If we add a positive value $x$ to the element of the $i$-th row and $j$-th column of $\mathbf{C}$ to form $\mathbf{C}'$, then this operation is equivalent to adding $x$ to $\mathbf {\mathbf{E}^{\prime \prime \prime }}_{i,j}$. We pack $\mathbf{C}'$ to $\mathbf{c}_{2}'$ and send the new ciphertext ($\mathbf {c}_{1} || \mathbf {c}_{2}'$) to the decapsulation procedure. If we detect a fast execution, we know that a decryption failure occurred and the value $\mathbf {\mathbf{E}^{\prime \prime \prime }}_{i,j} + x$ should be outside the interval $[-2^{D-B-1}, 2^{D-B-1})$. Since $x$ is picked to be positive, then we know that

$$\begin{aligned} \mathbf {\mathbf{E}^{\prime \prime \prime }}_{i,j} + x\ge 2^{D-B-1}. \end{aligned}$$

Otherwise, for a slow execution, we know that

$$\begin{aligned} \mathbf {\mathbf{E}^{\prime \prime \prime }}_{i,j} + x< 2^{D-B-1}. \end{aligned}$$

Since it will definitely lead to a decryption failure if choosing $x=2^{D-B}$, we could start the binary search by setting the initial interval as $[0, 2^{D-B}]$ and determine $x_{0}$ by ($D-B-1$) different choices^{Footnote 1} of $x$.

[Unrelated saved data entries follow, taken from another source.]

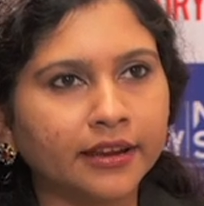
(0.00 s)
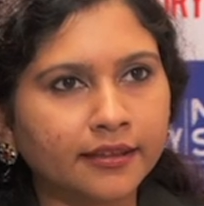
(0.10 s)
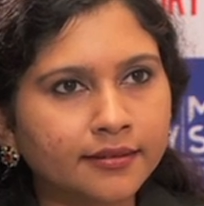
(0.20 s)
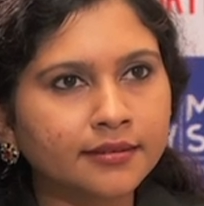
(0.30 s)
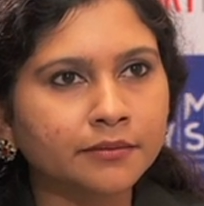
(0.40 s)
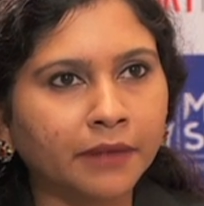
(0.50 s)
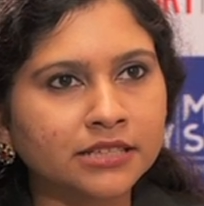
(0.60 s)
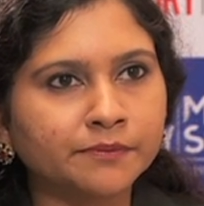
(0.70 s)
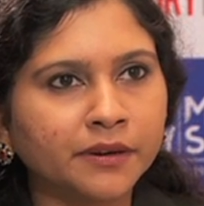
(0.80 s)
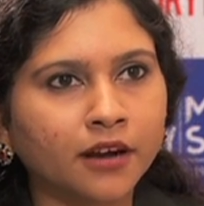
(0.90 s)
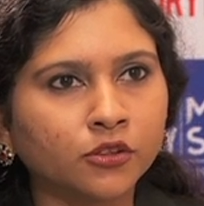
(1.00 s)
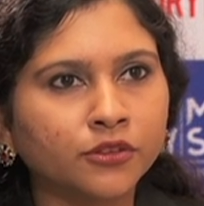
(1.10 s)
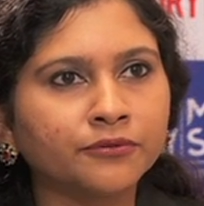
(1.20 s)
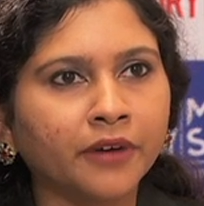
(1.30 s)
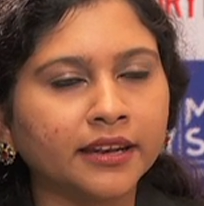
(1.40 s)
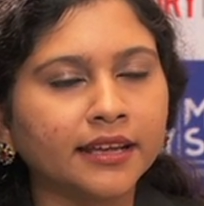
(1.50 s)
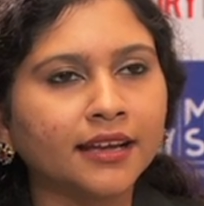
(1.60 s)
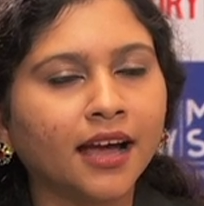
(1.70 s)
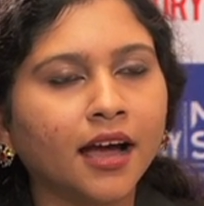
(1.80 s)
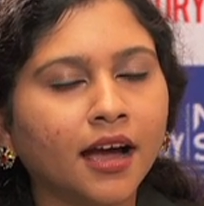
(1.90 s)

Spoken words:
raised multiple rounds of funding.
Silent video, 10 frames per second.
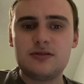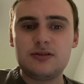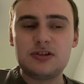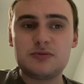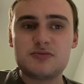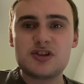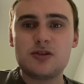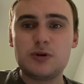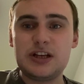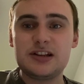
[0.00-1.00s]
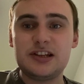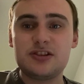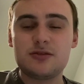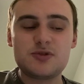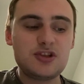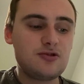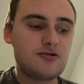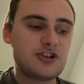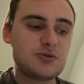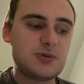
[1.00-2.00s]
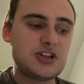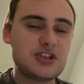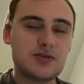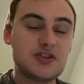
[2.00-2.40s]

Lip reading: in the sort of week leading up to Christmas.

Due to the implementation of the memcmp function, we intend to introduce the added noise at the tail part of $\mathbf {c}_{2}$, to enlarge the time difference. Therefore, we aim to recover $\mathbf {\mathbf{E}^{\prime \prime \prime }}_{\bar{m}-1,j}, \text {where~} 0\le j <\bar{n}$, for one valid ciphertext ($\mathbf {c}_{1} || \mathbf {c}_{2}$). For such $\bar{n}$ entries, the changes in the ciphertext are limited to the last $\bar{n}$ positions. Thus, if a decryption error is triggered and the re-encrypted ciphertext is a totally different one, the timing difference could be large.

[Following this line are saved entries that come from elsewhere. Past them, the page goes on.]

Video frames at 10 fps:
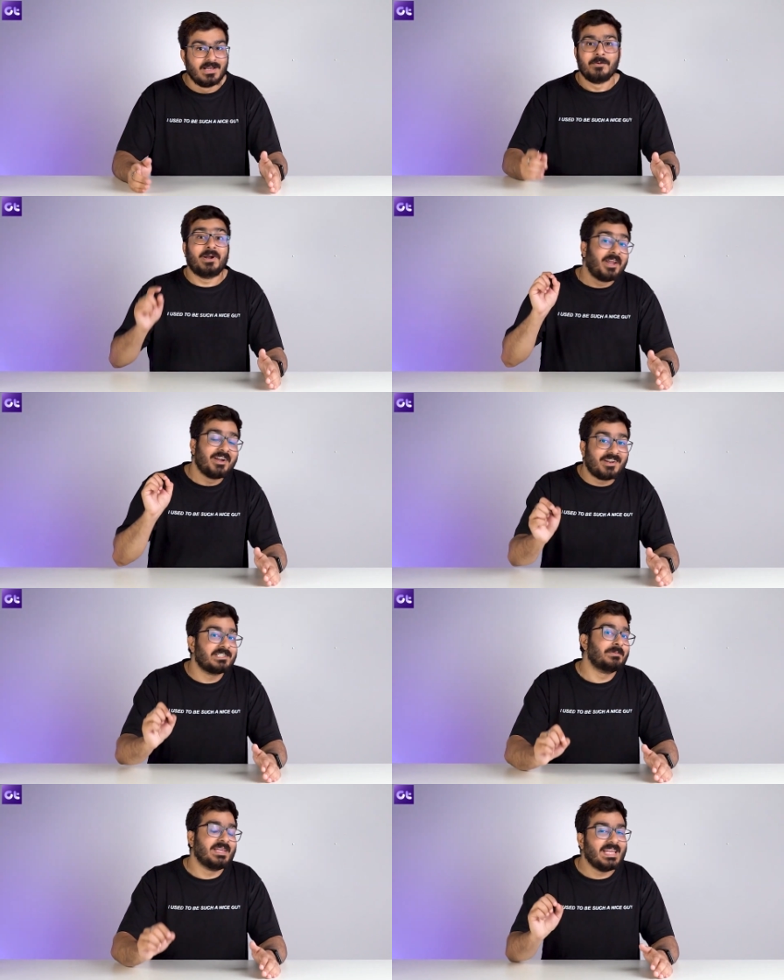But
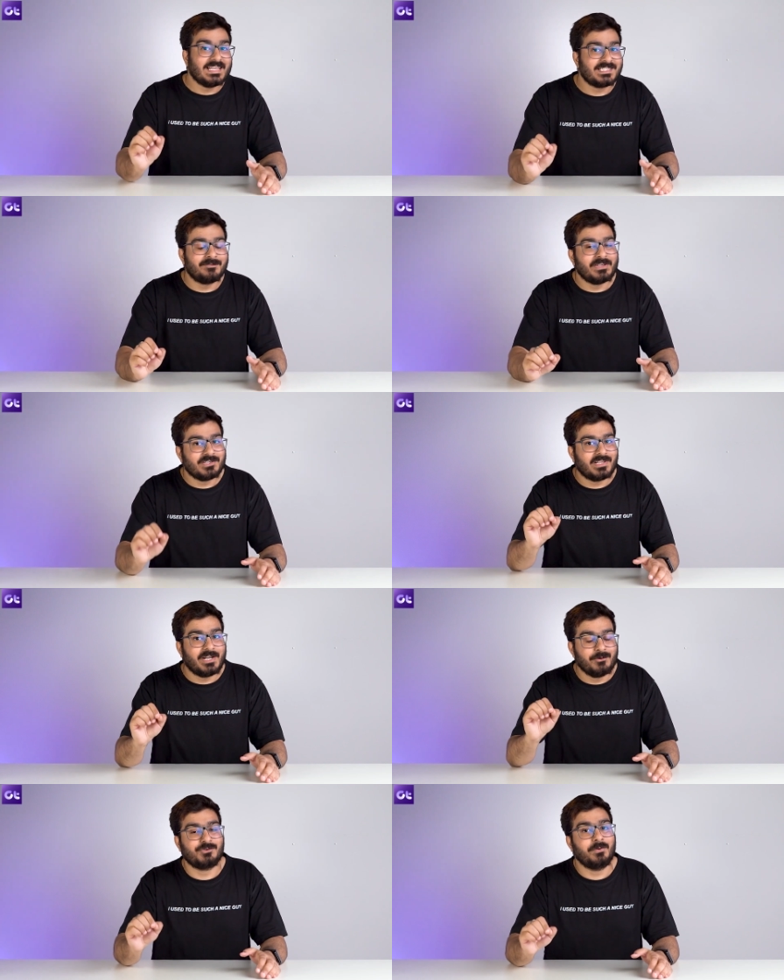trust me, it's a feature that
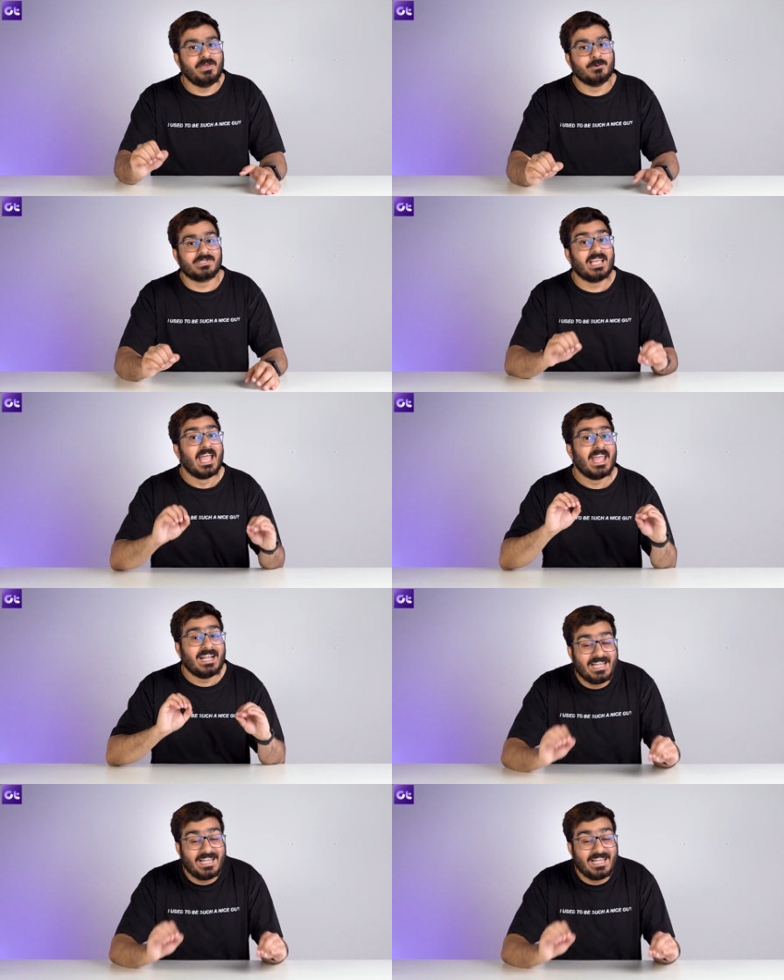you should be using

Let $N$ denote the number of valid ciphertexts generated. One pair of generated valid ciphertexts could provide us $\bar{m}\times \bar{n}$ linear equations. For the Frodo parameters, we always have $\bar{m}= \bar{n}=8$. As described before, we only select $\bar{n}$ equations corresponding to the last $\bar{n}$ entries in $\mathbf{E}^{\prime \prime \prime }$ with the largest time difference. Since we have $n\times \bar{n}$ unknown entries in $\mathbf{S}$, we need roughly $N\approx n$ valid ciphertexts for a full key-recovery if all the collected linear equations are independent^{Footnote 2}. Then, the complexity can be roughly estimated as $N\times \bar{n}\times (D-B-1) \times N_\mathsf{dis}$, where $N_\mathsf{dis}$ is the required number of decryption attempts to decide if it is a fast execution or not.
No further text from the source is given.